Auch im Großweitzschener Ortsteil Westewitz krachten beim Unwetter Äste auf eine Oberleitung. Die Feuerwehren Großweitzschen und Mockritz rückten zum Einsatz in die Hauptstraße aus. Aufgrund der Wassermengen gaben zwei Äste nach und blieben in der Stromleitung hängen. Anwohner beobachteten, dass es zu einem Lichtbogen kam. Es gab kurz Stromausfall im Ort.

 

In der Gemeindeverwaltung Ostrau gingen gestern Vormittag zahlreiche Anrufe ein: Anwohner gaben Hinweise, wo in der Kommune Äste und umgestürzte Bäume den Verkehr behinderten.
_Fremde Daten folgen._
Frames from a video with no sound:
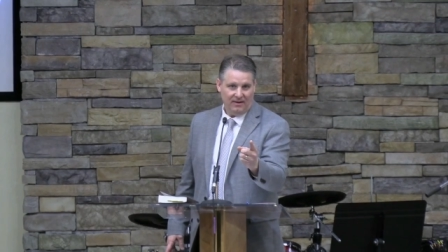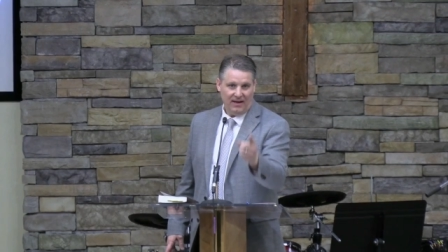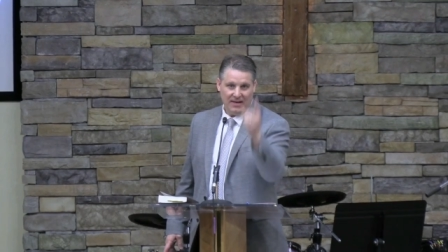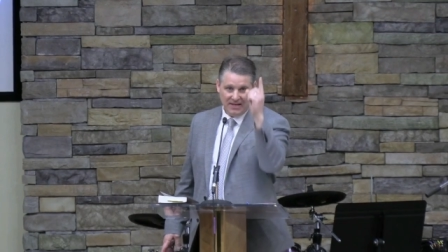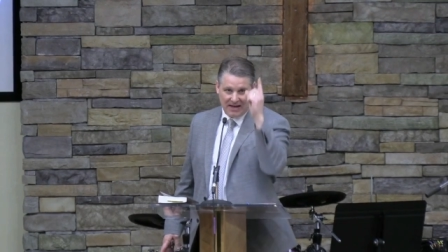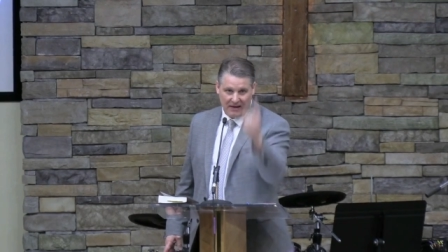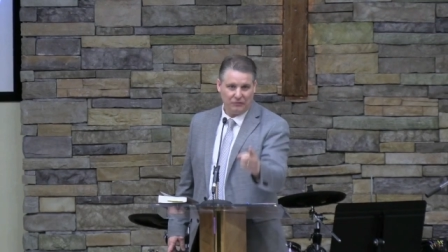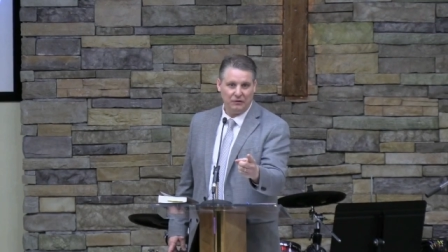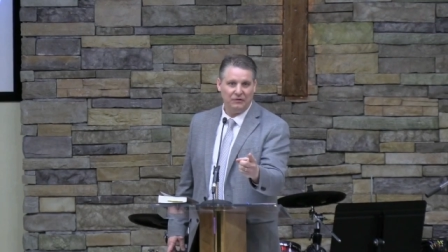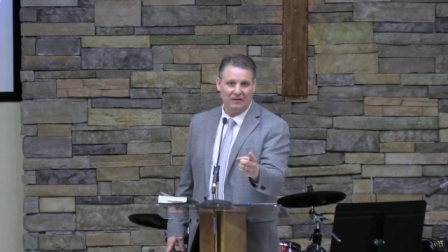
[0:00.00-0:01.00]
And he
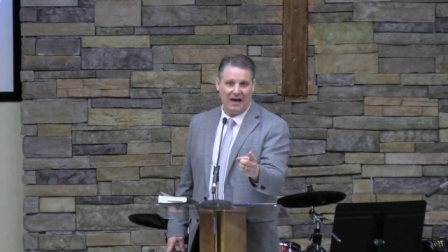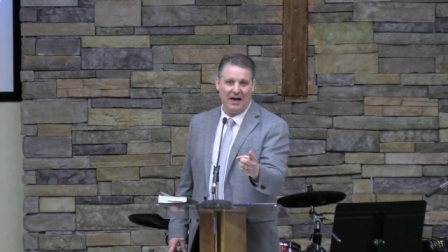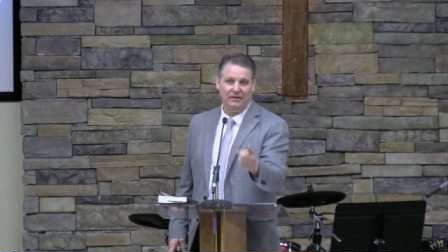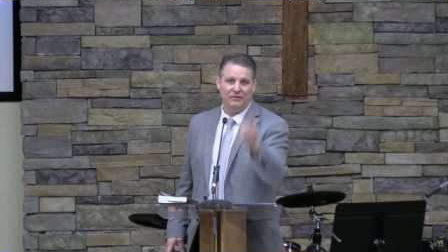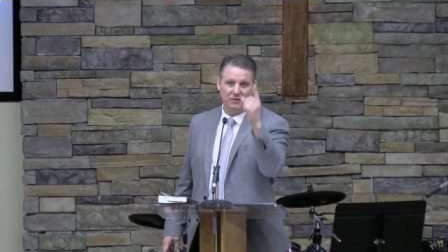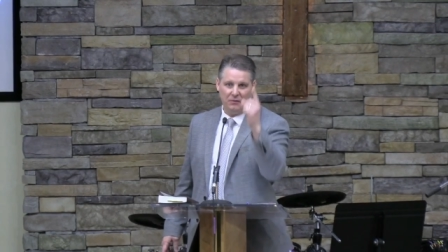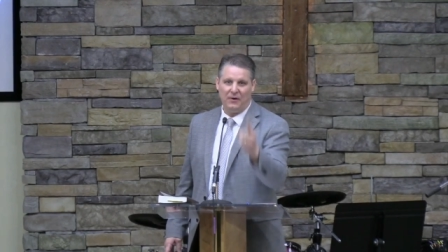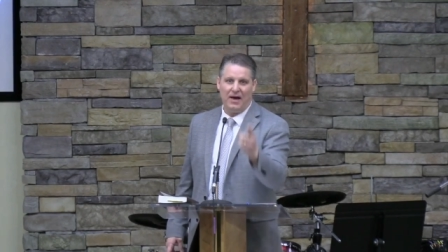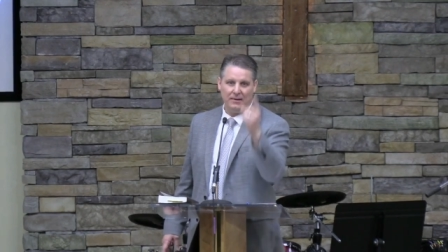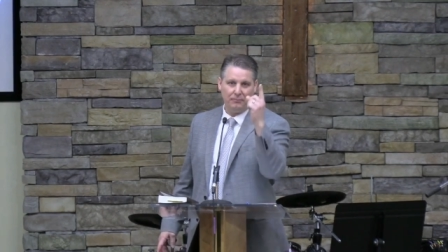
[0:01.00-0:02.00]
exercised the
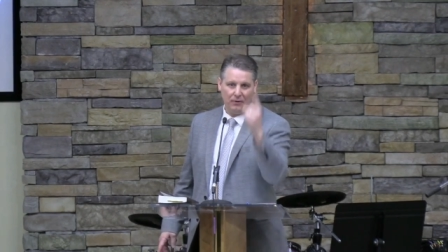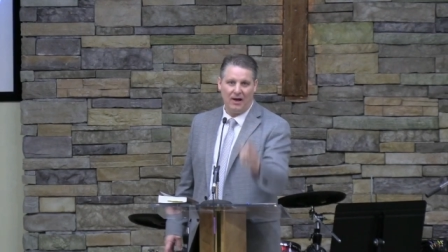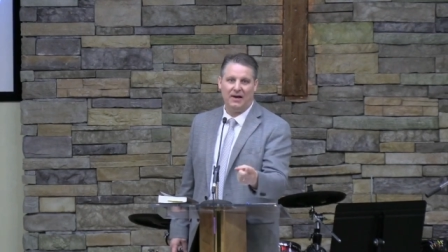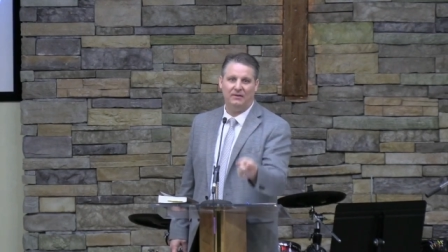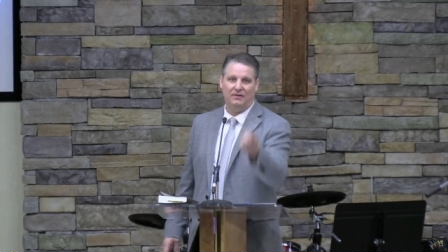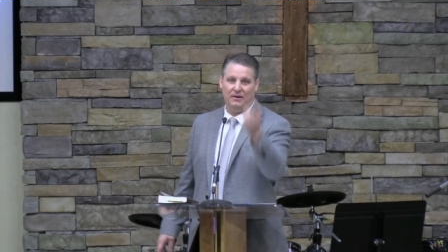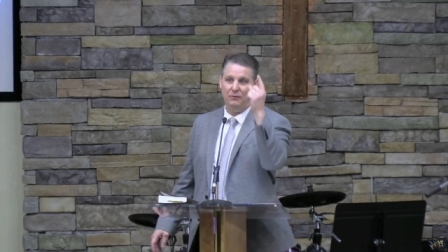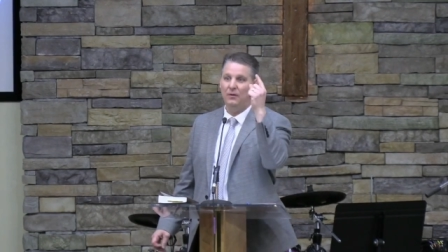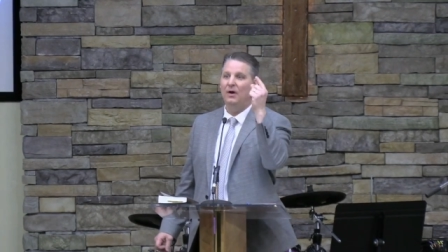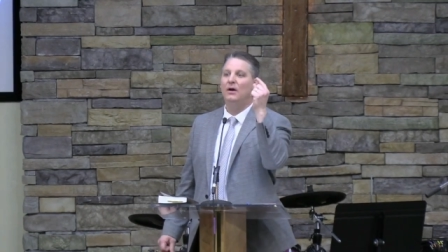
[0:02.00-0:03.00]
divine
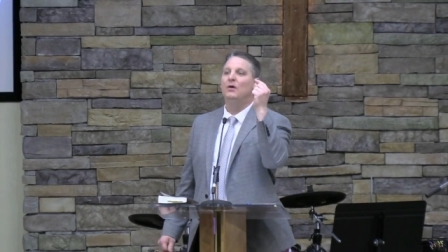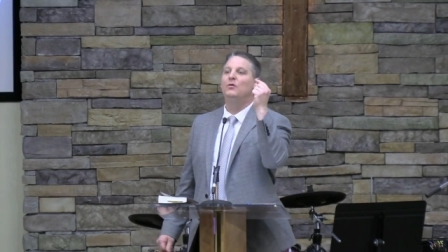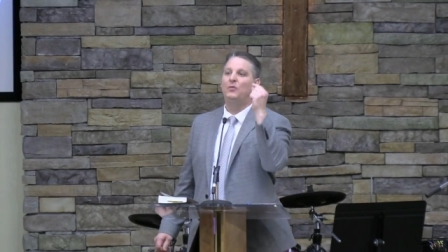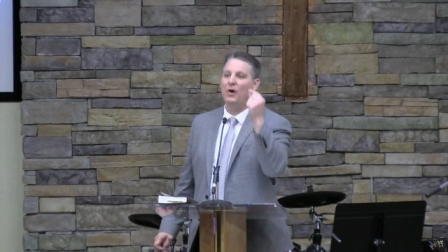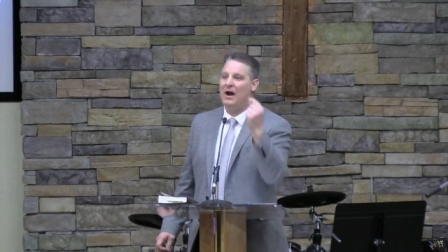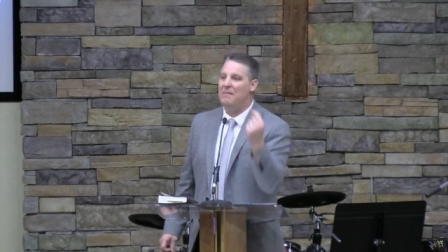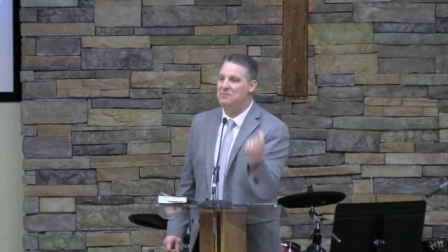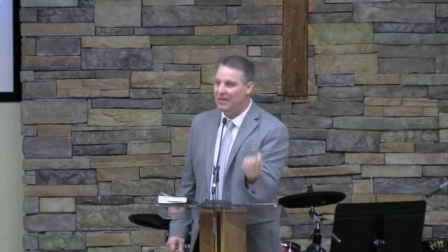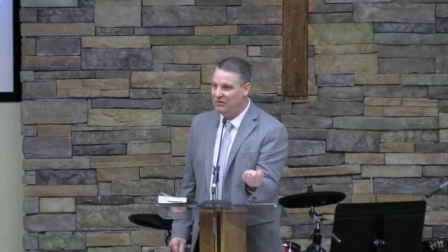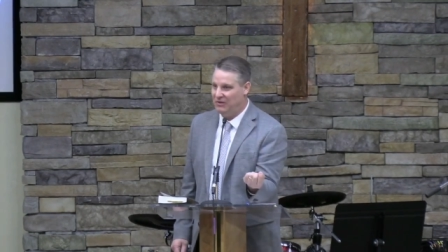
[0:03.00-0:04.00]
prerogative for
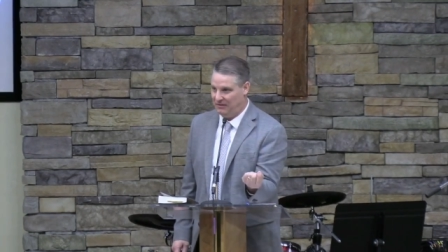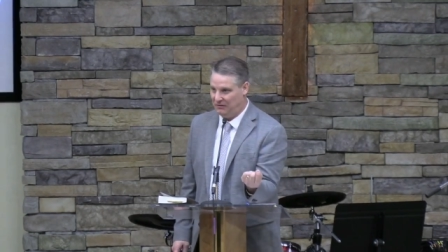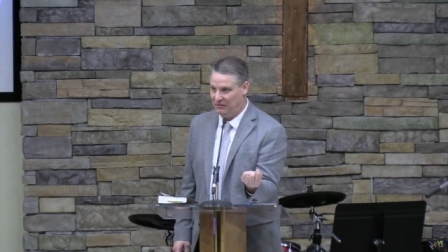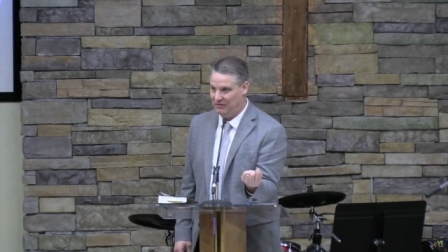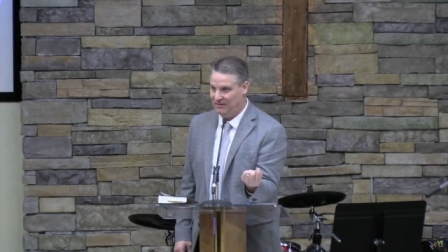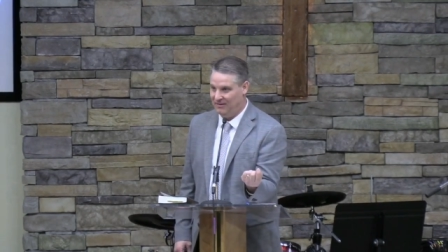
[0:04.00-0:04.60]
omniscience.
In Schrebitz stand die Kalkstraße unter Wasser, Gehwege wurden ausgespült, es riss Pflastersteine heraus, wie Hauptamtsleiterin Antje Zornik sagte. Im Ortsteil Binnewitz hat ein umgestürzter Baum eine Lampe bechädigt. "Wir haben es vor allem mit Geäst, Geäst und Geäst zu tun", so das Fazit Zorniks. Ordnungsdienstchefin Petra Teichert erklärte: "Schrebitz hat es recht stark getroffen. Gallschützer-, Berg- und Brauereistraße sind in Mitleidenschaft gezogen. Die Kalkstraße war komplett verschlammt. Neben der Schrebitzer Ortswehr haben viele Landwirte geholfen, Schäden zu beseitigen." Zudem habe es neben geringfügigen Schäden in Töllschütz den Brennpunkt Feldhäuser Straße in Kiebitz erwischt. Priorität war gestern, die Straßen wieder befahrbar zu machen. Heute wolle das Team des Ostrauer Ordnungsdienstes und des Bauhofes sich stärker um das Ausschneiden betroffener Bäume und das Wegräumen von Ästen kümmern.

 

Regen und Blitze ja, aber kein starker Sturm, hieß es aus der Gemeinde Zschaitz-Ottewig, die glimpflich davon kam. Die Ortswehren aus Ottewig und Zschaitz mussten nicht ausrücken. Das galt auch für die Stadt Döbeln mit ihren Ortsteilen und die Gemeinde Mochau: Keine gemeldeten Schäden, die Ortswehren fuhren nicht zu Einsätzen raus, informierte Jens Weidler vom Mochauer Bauhof: "Wir sind noch einmal verschont geblieben."